Tuesday, July 15, 2003

This Time, It Does Count - Handicapping The All-Star Game

If you've been to any baseball message board or forum this week, you've probably come across some spirited debate over the relative merits of ballplayers both in and out of the game. I'm as guilty of this as anyone, shouting from the rooftops about Milton Bradley getting royally screwed. But sprinkled throughout these discussions are comments by people of how disgusted they are by the whole process, how meaningless the game is, how they're not going to watch the game now, how they never watch the game.

There's a bunch of things wrong with that, of course. First of all, why are you arguing about the selections if you don't care about the game? And you're still getting to see most of the best hitters against most of the best pitchers. But the most important thing of all is that in the end, the game is not meaningless. Two cities are going to look back on this game just before they enter the World Series, and realize that what happens tonight may have altered the history of their franchise.

The home team has won the last seven seventh games. I consider this something of a fluke, being a Red Sox fan, I have to. But still, no matter how many game 7s the Sox lose, I still want that game 7 at home. And you know what? I bet the players and managers do too, and assuming there's no blowout, I'm thinking that the second half of the game could be the most interesting thing we've seen in an all-star game. Your going to have lots of very good players out there actually trying to win this thing.

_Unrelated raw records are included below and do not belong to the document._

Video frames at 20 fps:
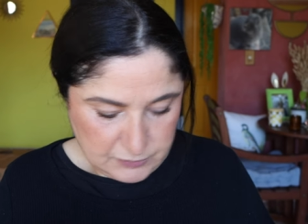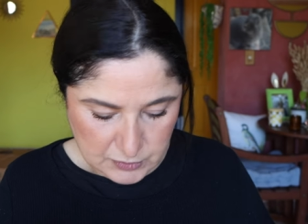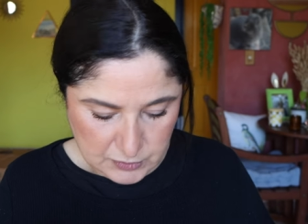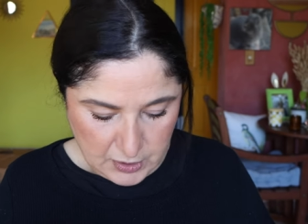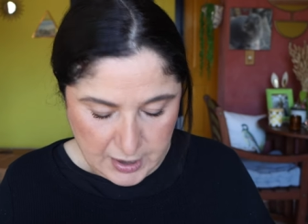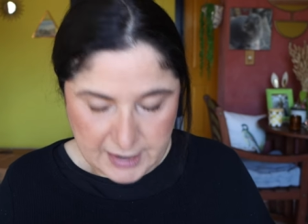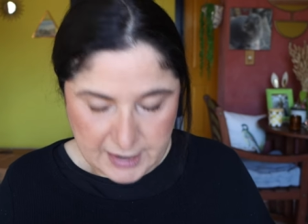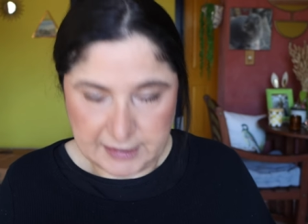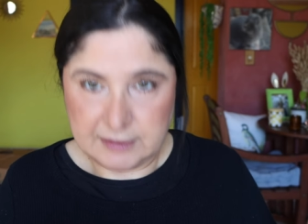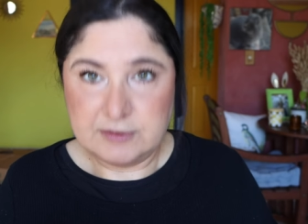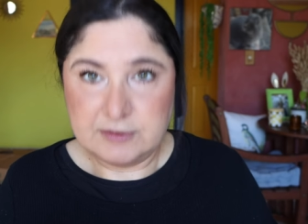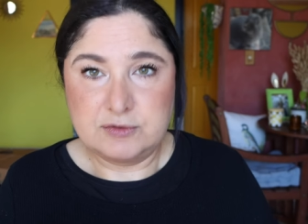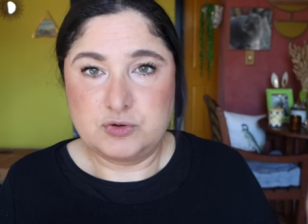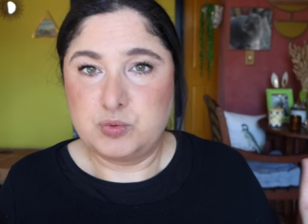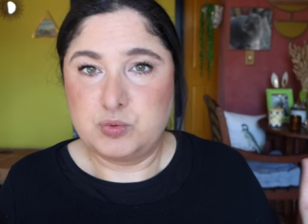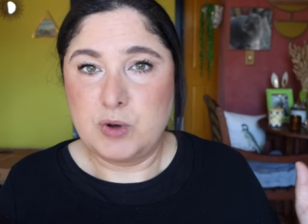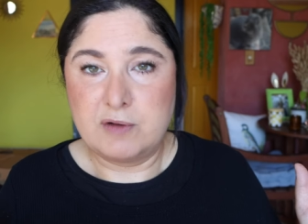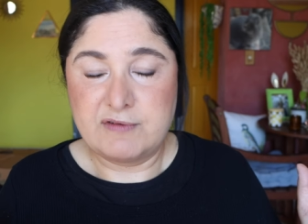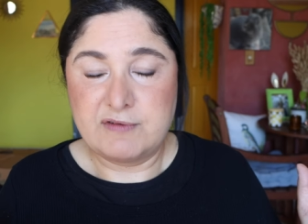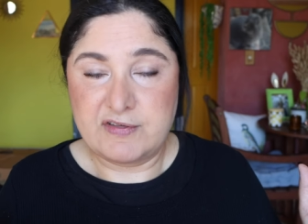like
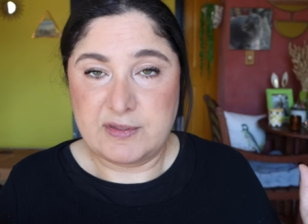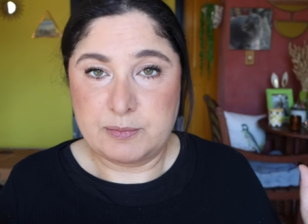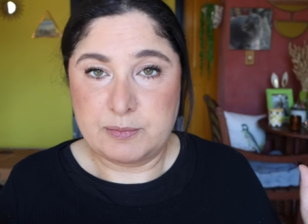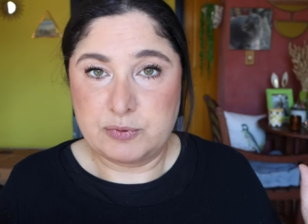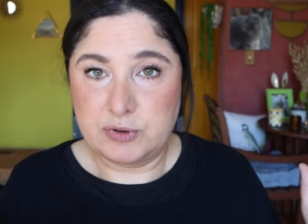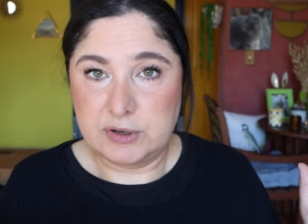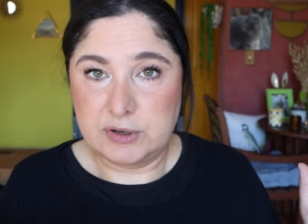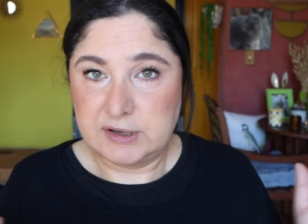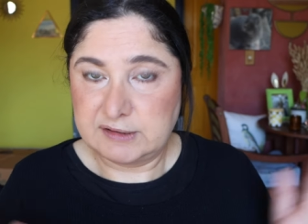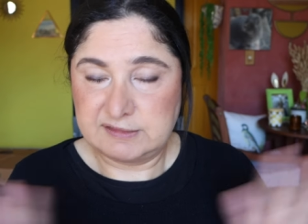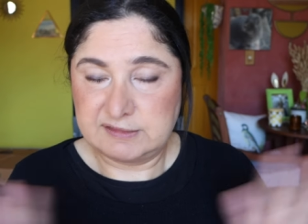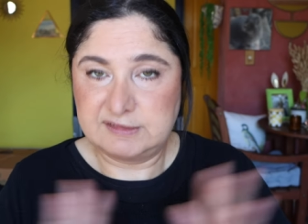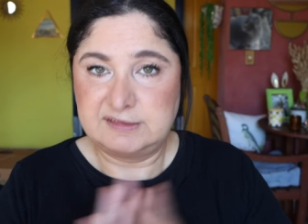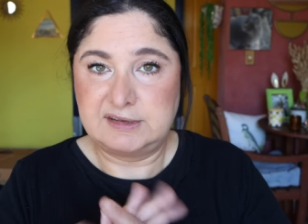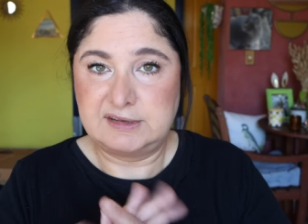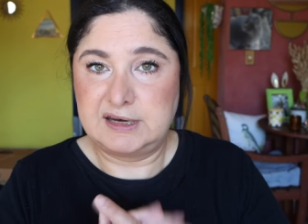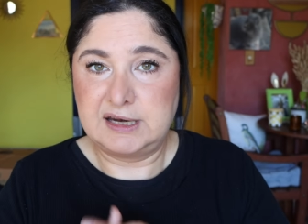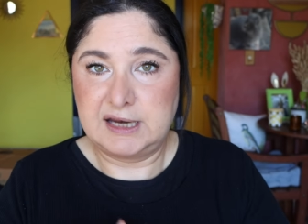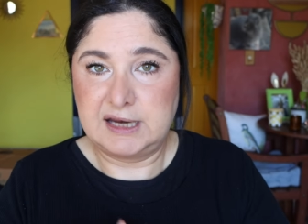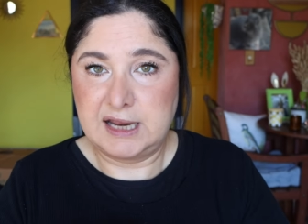12 other products
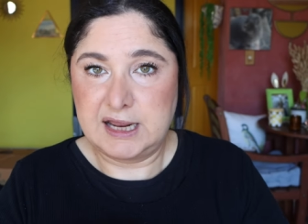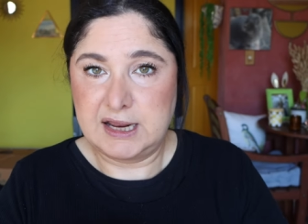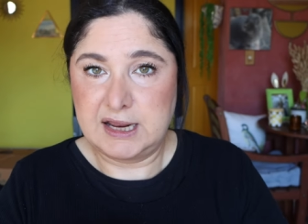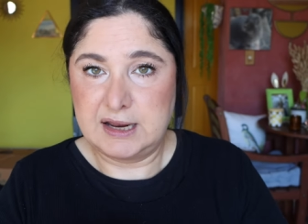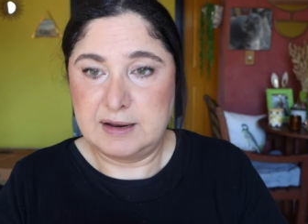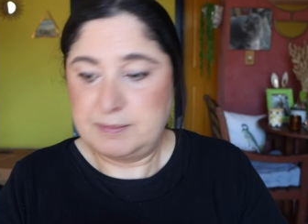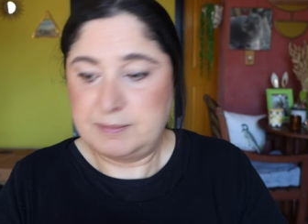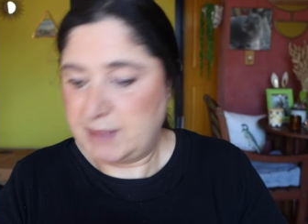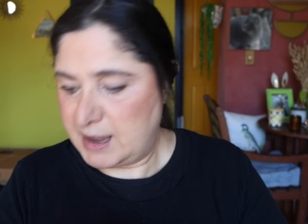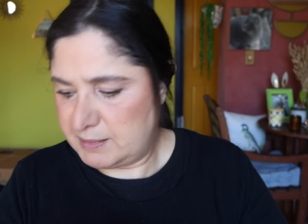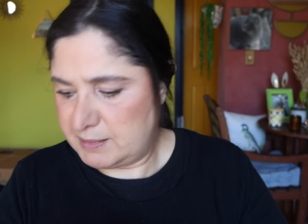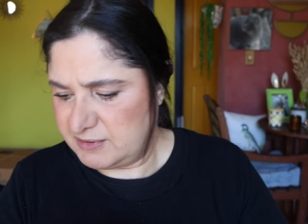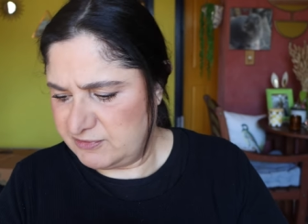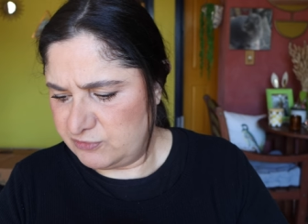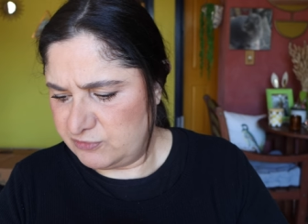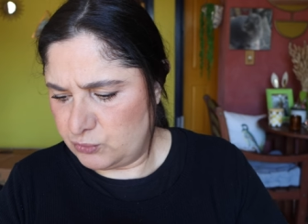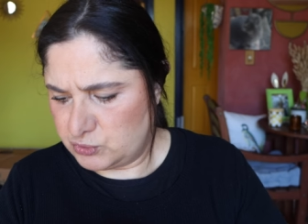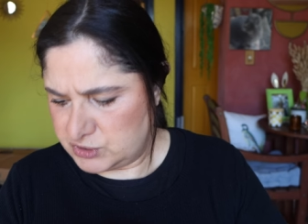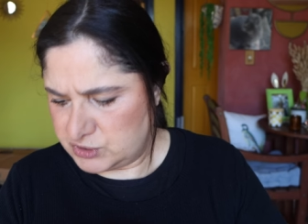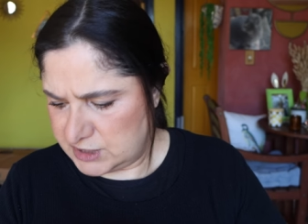sitting here, maybe
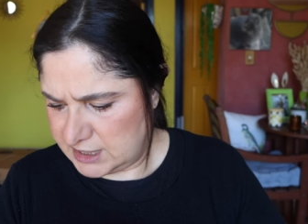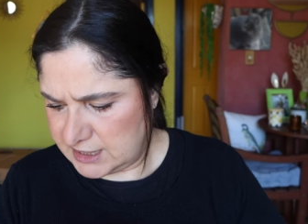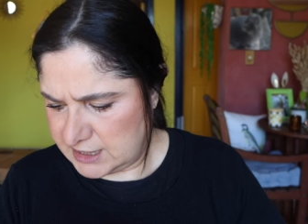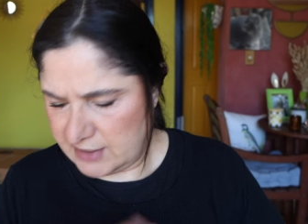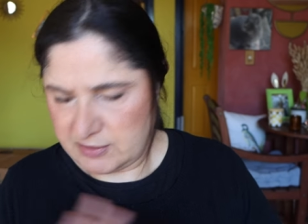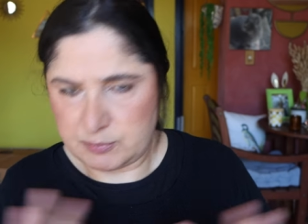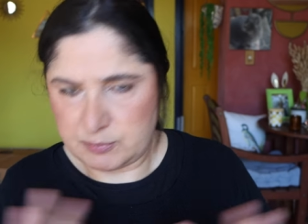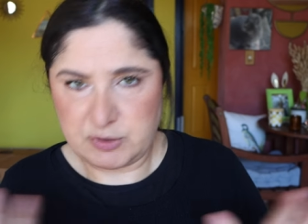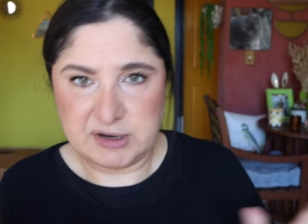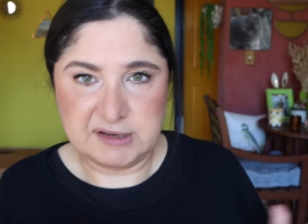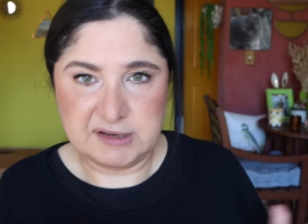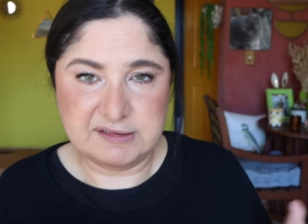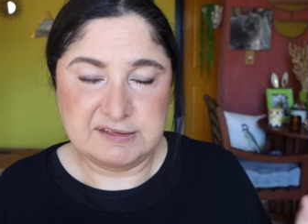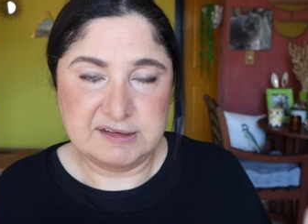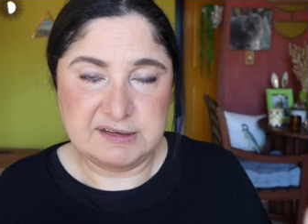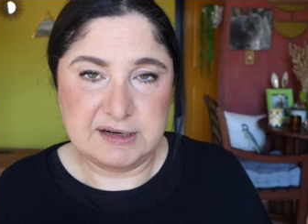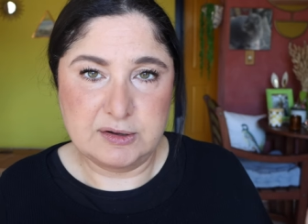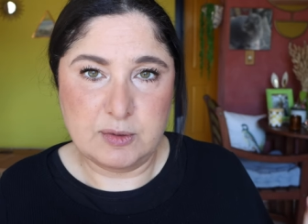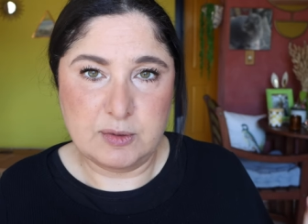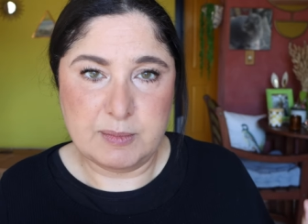14 other products
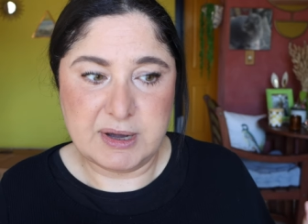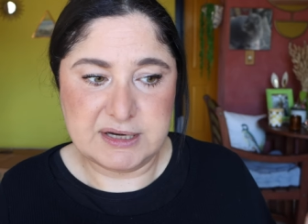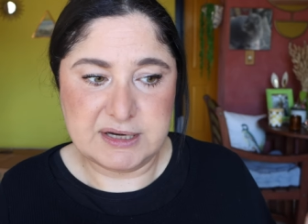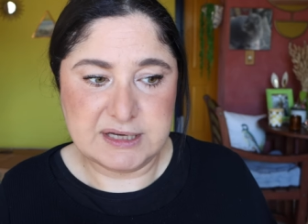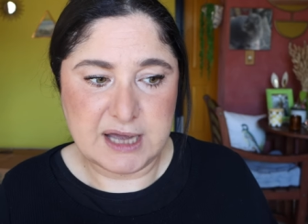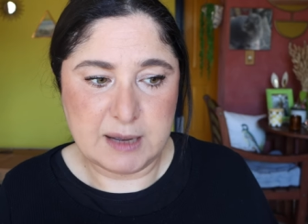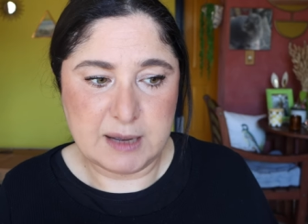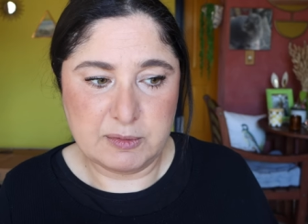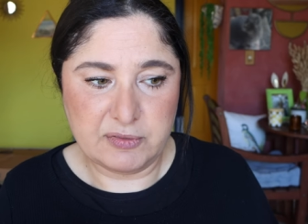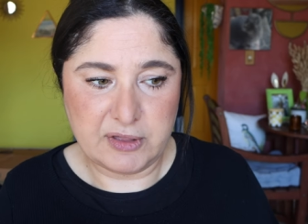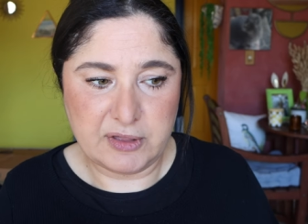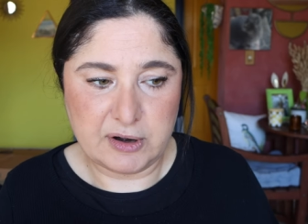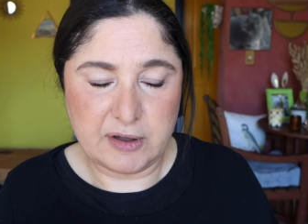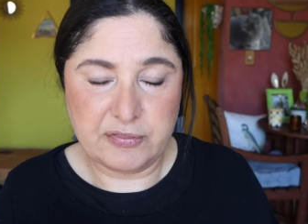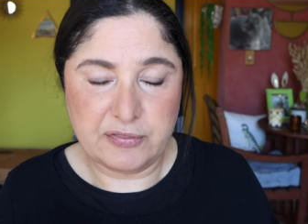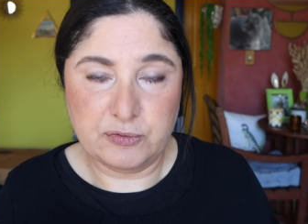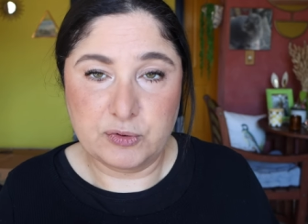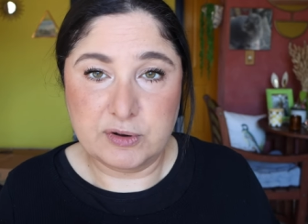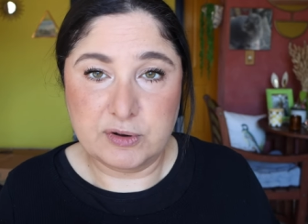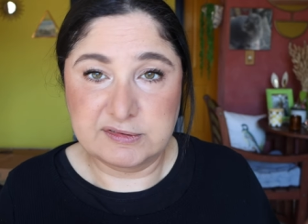sitting on my table that I
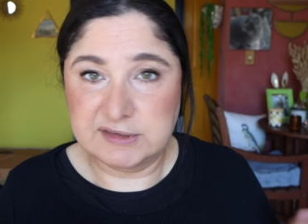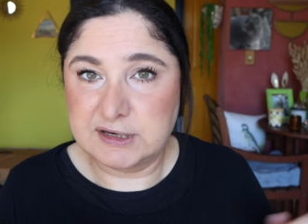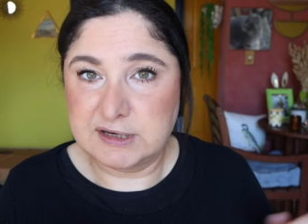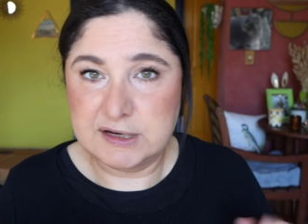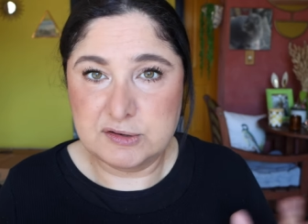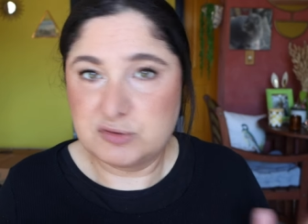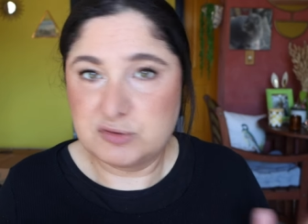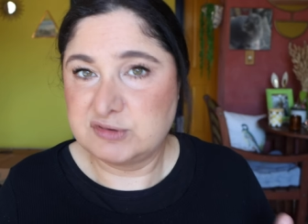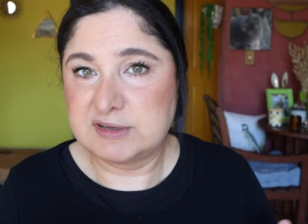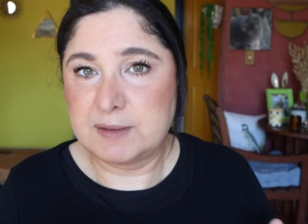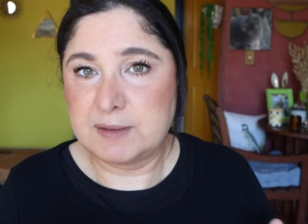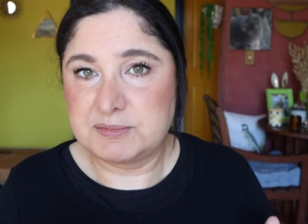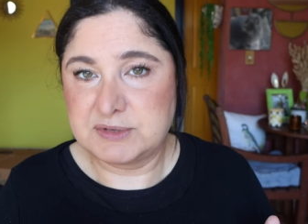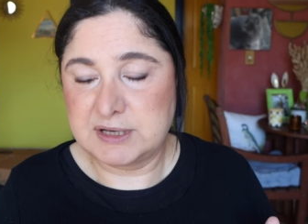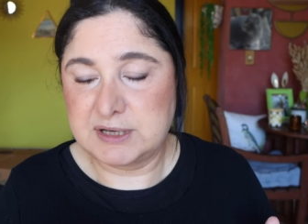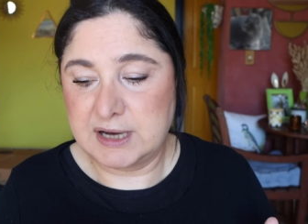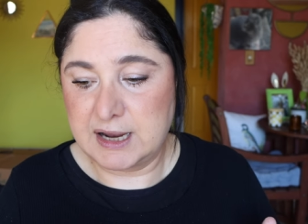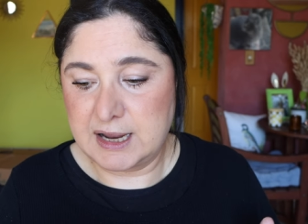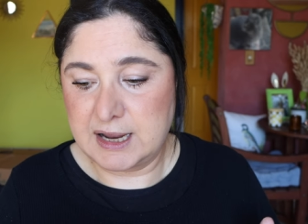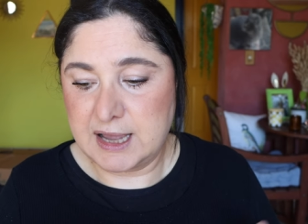thought I was going to use up
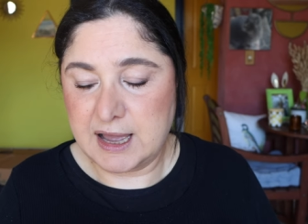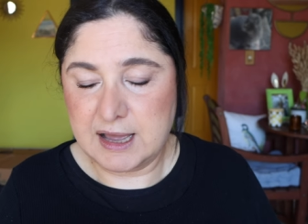today.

The odds are even out of Las Vegas, with the over/under at 9.5. So who's going to win? Let's start with the pitching staffs. I'm figuring that for each team the starter will go two innings, then seven other pitchers go one. A starter will be saved in case it goes to extra innings, and a lefty or two will be saved in the pen. Below the pitchers are listed with the starting pitcher first, then the rest of the starters, then the relievers, by ERA:

AL - Loaiza 2.21, Moyer 3.02, Mulder 3.03, Sabathia 3.27, Clemens 3.28, Halladay 3.64
Donnelly 0.41, Hasegawa 0.81, Foulke 2.53, MacDougal 2.59, Guardado 3.41, Carter 4.17

The AL has five lefties on their staff (Moyer, Mulder, Sabathia, Guardado, and Foulke), which is surprising. I'm betting that either Halladay or Sabathia are saved for extra innings, and that MacDougal, Guardado, and Carter don't get in to the game. The median ERA for the guys left is 2.99.

NL - Schmidt 2.30, Prior 2.54, Willis 1.98, Williams 3.18, Wolf 3.23, Wood 3.36, Ortiz 3.50
Smoltz 0.84, Gagne 2.09, Wagner 2.47, Benitez 3.18, Williams 6.29

What is it with NL all-star pitchers and the letter "W"? Almost all righties except for Wolf and Wagner, so Wolf will be saved for a matchup. Benitez and Williams won't pitch, and I don't think they'll use Prior unless it is necessary. So it's going to be something like Schmidt for two, then Wood, Williams, Willis, and Ortiz for the first six innings, then finishing with Wagner, Gagne, and Smoltz. Wow! Median ERA for probable pitchers is 2.47.

I think there's a huge pitching advantage for the NL. They have all of the best closers, and AL hitters won't face a lefty unless the NL wants them to, or it's Billy Wagner. My guess is that the AL is going to have to get an early lead to win this game, so let's look at the lineups. The OBP and SLG for American Leaguers is only against righties, because we know that's all they'll face. The NL numbers are the totals:


Posada - OBP .403, SLG .491
Delgado - OBP .446, SLG .692
Soriano - OBP .343, SLG .522
Glaus - OBP .328, SLG .481
ARod - OBP .374. SLG .542
Anderson - OBP .337, SLG .610
Matsui - OBP .354, SLG .455
Ichiro - OBP.359, SLG .462
Edgar - OBP .368, SLG .500


Lopez - OBP .352, SLG .636
Helton - OBP .441, SLG .637
Vidro - OBP .418, SLG .516
Rolen - OBP .379, SLG .534
Renteria - OBP .382, SLG .482
Pujols - OBP .432, SLG .690
Edmonds - OBP .398, SLG .668
Sheffield - OBP .423, SLG .596
Bonds - OBP.496, SLG .719

Most of these players will play the first four to five innings. The median OBP for the AL is .359, for the NL it is .398. For OPS, the AL median is .500, the NL median is .636.

I've seen enough. The starting pitching for each team is pretty equal. The NL opening lineup is better than the AL lineup, which will only get to face righthanders. If the NL gets ahead, they have three dominant closers to finish the game.

National League 6 American League 3

My wife told me that I can't invite a blog reader to the game between the Red Sox and Toronto on Sunday in Fenway. Even though I have an extra ticket that I can't give away.